箸を握る手に力を入れ直すと、目の前のとんかつに意識を集中させる。淡々と食事を口の中へ入れていく。せっかくのとんかつの味がわからない。それでも手を動かすことをやめるわけにはいかない。油断すると意識が柔らかな唇へと向いてしまう。
淡々と、淡々と…。
「そんな拗ねた顔すんなよ」
顔を上げれば、とびっきりの笑顔のリアが箸をこちらへ突き出している。箸には唐揚げが一つ摘ままれていた。
とんかつの代わりにくれるとでもいうのだろうか?
箸で受け取ろうとすると、「行儀が悪い」と叱責された。
そう言えば、拾い箸はマナーが悪いと昔聞いたことがあったな。
そんなことを考えていると、ふいに「あーん」という甘美な響きが耳に届いた。リアが何をしようとしているのか思い至り、再び顔を真っ赤に染めていく。誤魔化すように、唐揚げは無視してとんかつを口へと描き込んでいく。
「あはははははははは!これだから思春期男子をからかうのはやめらんねー!」
満足そうに眼の端に涙を溜めながらテーブルをバシバシ叩いている。
前々から思っていたけど、リアさんはからかい癖がある。特に年下の男にちょっかいを出す。それで良い想い?をすることもあるけど、やはり男のプライドがそれを許さない、と思う。
最後にもう一目だけ、と思い、リアさんの胸元へと視線を動かしていく。
あ、目が合った…。
ニコッと素敵な笑顔を浮かべると「突牙衝」とかわいく言うと、箸の先端で額を二連突きし、カミルを後方へと突き飛ばした。
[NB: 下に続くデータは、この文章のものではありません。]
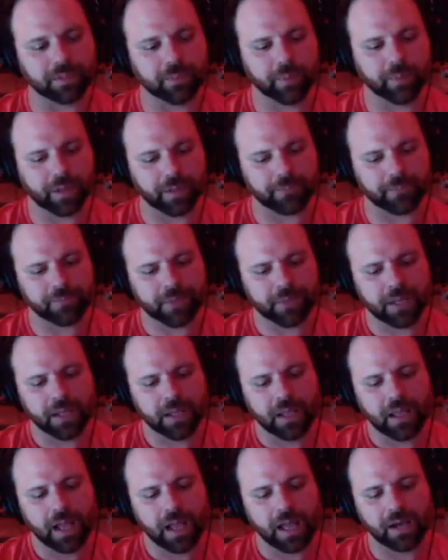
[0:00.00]
But
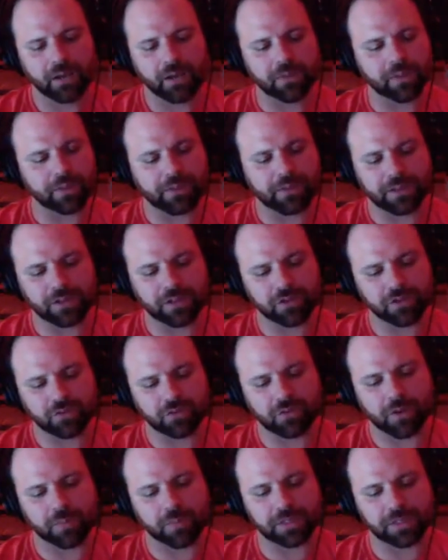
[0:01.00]
I don't think that's true
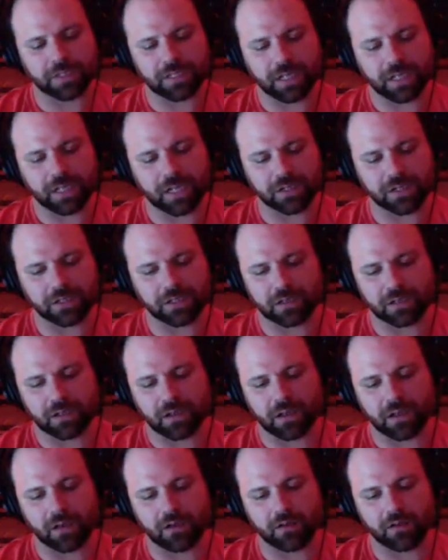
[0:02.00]
representation
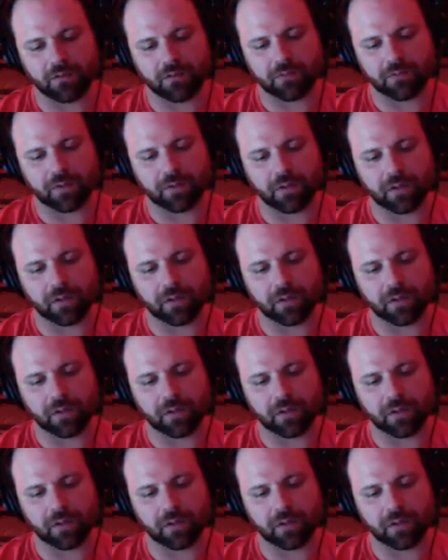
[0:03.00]
of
座っていた椅子を支点にして、バダンッ!と大きな物音を立て椅子ごと背後に倒れ込んだ。
「そんなに見たければ、バレないようにもっとうまくやるんだな」
頭上から言葉が響いてくる。
リアさんのいう通り、もっと研鑽を積むしかない。謎の誓いを胸に食事へと戻っていった。
翌日、朝日と共に目が覚めた。カーテンの隙間から降り注ぐ日差しが目を照らし、自然と目が覚めた。
久しぶりのまともな食事と風呂のおかげですっきりとした目覚めだ。朝食をトーストとゆで卵で手早く済ませると、食堂でクヴァが来るのを待つ。朝早いということもあり、食堂を利用しているのはカミルだけだった。
客がそんなにいないようだったし、そんなこともあるか。
食器を洗う給仕さんの姿を眺めていると、入口の扉が勢いよく開かれた。
「カミル!起きてるか!」
慌ただしく入ってきたのはクヴァだった。やけに焦った表情でキョロキョロとカミルの姿を探している。カミルの姿を見つけると、真っすぐこちらに駆け寄ってきた。
「おはよう。焦ってるように見えるけど、なんかあった?」
朝のまったりとした空気感が抜けないカミルは、のほほんとしている。
「それが、とんでもないことになっちまって…」
表情を引き締めるとクヴァの言葉を待つ。